A word-for-word copy of the entries is needed, and it should contain no images.
+++ Records +++
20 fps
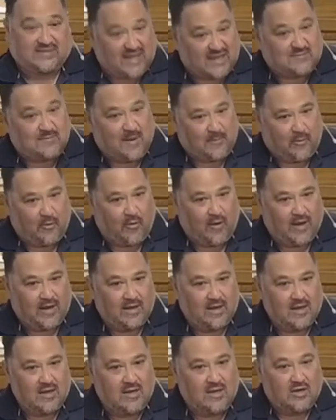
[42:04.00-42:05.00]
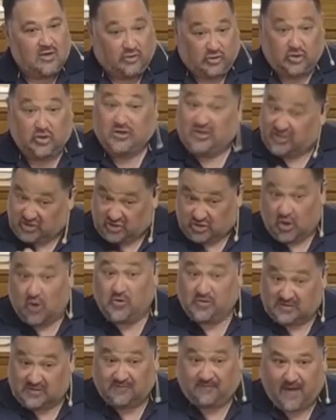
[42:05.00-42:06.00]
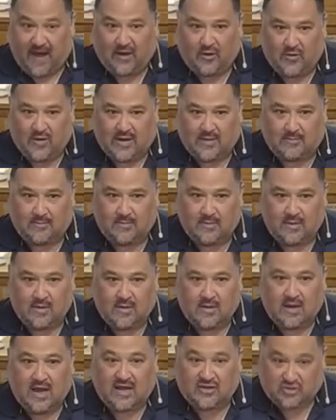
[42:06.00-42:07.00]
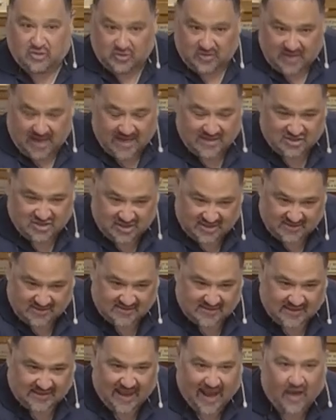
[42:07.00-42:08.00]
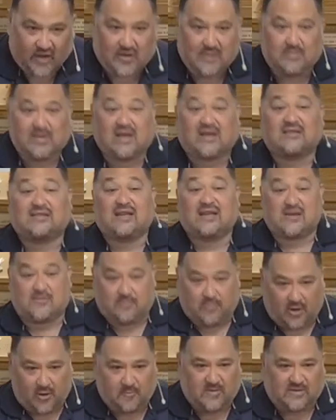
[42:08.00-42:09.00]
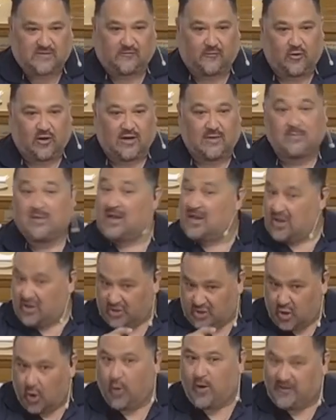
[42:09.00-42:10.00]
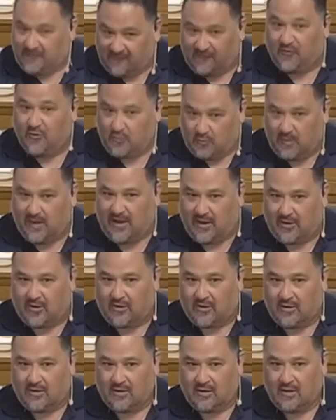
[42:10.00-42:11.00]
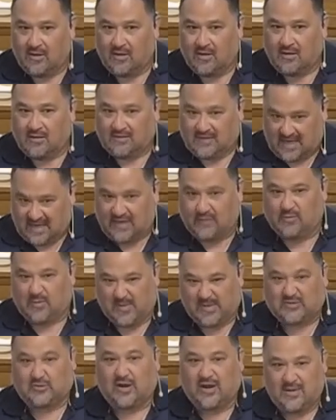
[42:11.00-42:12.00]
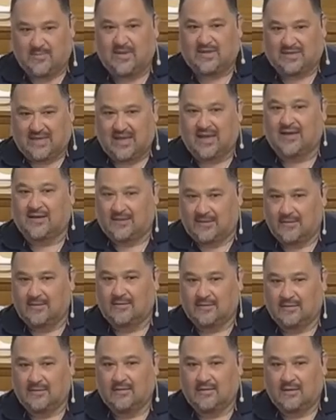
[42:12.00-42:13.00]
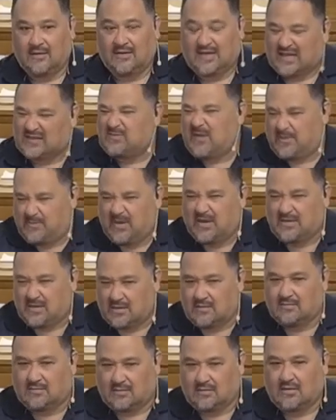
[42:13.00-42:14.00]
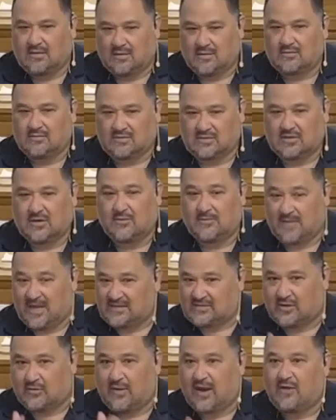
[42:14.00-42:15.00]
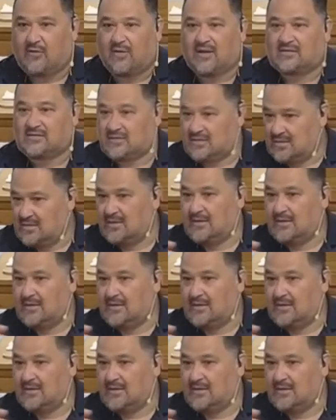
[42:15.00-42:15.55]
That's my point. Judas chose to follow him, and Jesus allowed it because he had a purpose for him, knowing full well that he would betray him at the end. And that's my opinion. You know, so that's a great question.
+++
Answer ::
20 fps
[42:04.00-42:05.00]
[42:05.00-42:06.00]
[42:06.00-42:07.00]
[42:07.00-42:08.00]
[42:08.00-42:09.00]
[42:09.00-42:10.00]
[42:10.00-42:11.00]
[42:11.00-42:12.00]
[42:12.00-42:13.00]
[42:13.00-42:14.00]
[42:14.00-42:15.00]
[42:15.00-42:15.55]
That's my point. Judas chose to follow him, and Jesus allowed it because he had a purpose for him, knowing full well that he would betray him at the end. And that's my opinion. You know, so that's a great question.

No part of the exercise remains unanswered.